We asked that due to the duplicate and nearly identical reviews if they could at least remove one of the two and even that request was denied. TL;DR not only do they refuse to do anything about these obviously illegitimate reviews but they allow multiple copies of said review to exist on our profile. For what it is worth only one review per user counts against our score but it still shows both reviews on our profile as well as counts both in the total number of 1-Star reviews.
If this user wished to be even more damaging all they would need to do is reach out to Sales, Billing, or Technical Support and have those tickets closed and they would receive more invitations allowing them to submit even more damaging reviews. As a result of this we’re evaluating how we allow Trustpilot to send invitations to our users and whether or not we are going to permit them to do so moving forward.

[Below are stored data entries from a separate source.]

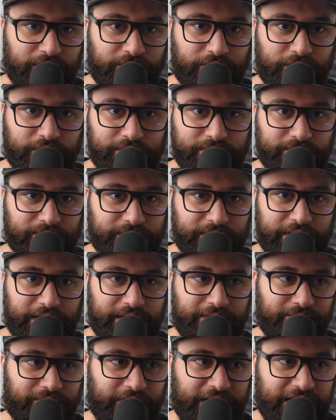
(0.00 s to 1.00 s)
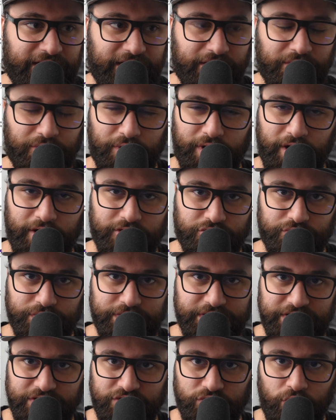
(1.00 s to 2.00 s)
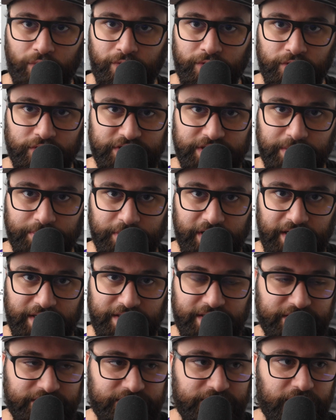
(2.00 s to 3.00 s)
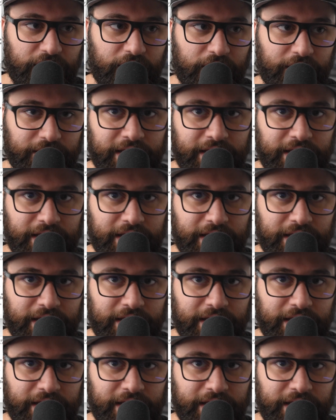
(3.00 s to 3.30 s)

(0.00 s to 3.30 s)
f- invading other countries is over something like this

Originally we started with a review company called RatePoint and they eventually went defunct and we were able to export our reviews from them into a new organization called RateLobby. At the time we had several hundred reviews so it was good that we were able to port them over. When RateLobby eventually closed down and we wanted to move to Trustpilot we had no such option to import the reviews so all of those historical reviews were lost. We considered running our own review platform for the sake of collecting reviews from our users although we understand that it is hard for people to trust reviews at all much less ones that appear to be collected and moderated by the very company being reviewed and that is why we went with these third party companies.

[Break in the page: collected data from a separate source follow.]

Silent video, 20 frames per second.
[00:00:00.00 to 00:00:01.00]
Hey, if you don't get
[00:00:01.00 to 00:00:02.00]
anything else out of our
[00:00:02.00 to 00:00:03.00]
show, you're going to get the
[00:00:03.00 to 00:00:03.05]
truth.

On our profile there are a few 1-Star reviews and, while they are silly or absolutely inaccurate, they are from actual customers with legitimate experiences and, as such, we have never asked for any of them to be removed and simply replied to them and moved on with our day. What is really scary about this is anyone with a little knowledge and the desire to do harm can definitely game the “Verified” review system at Trustpilot and leave damaging reviews and apparently there is nothing that can be done about it. I suppose legal action against the reviewer would be an option although international legal action is generally not worth the time or cost.
I do understand that this post is long and wordy and not very exciting. That said if you are using Trustpilot please take this experience to heart and make sure that you cannot be harmed by such an experience.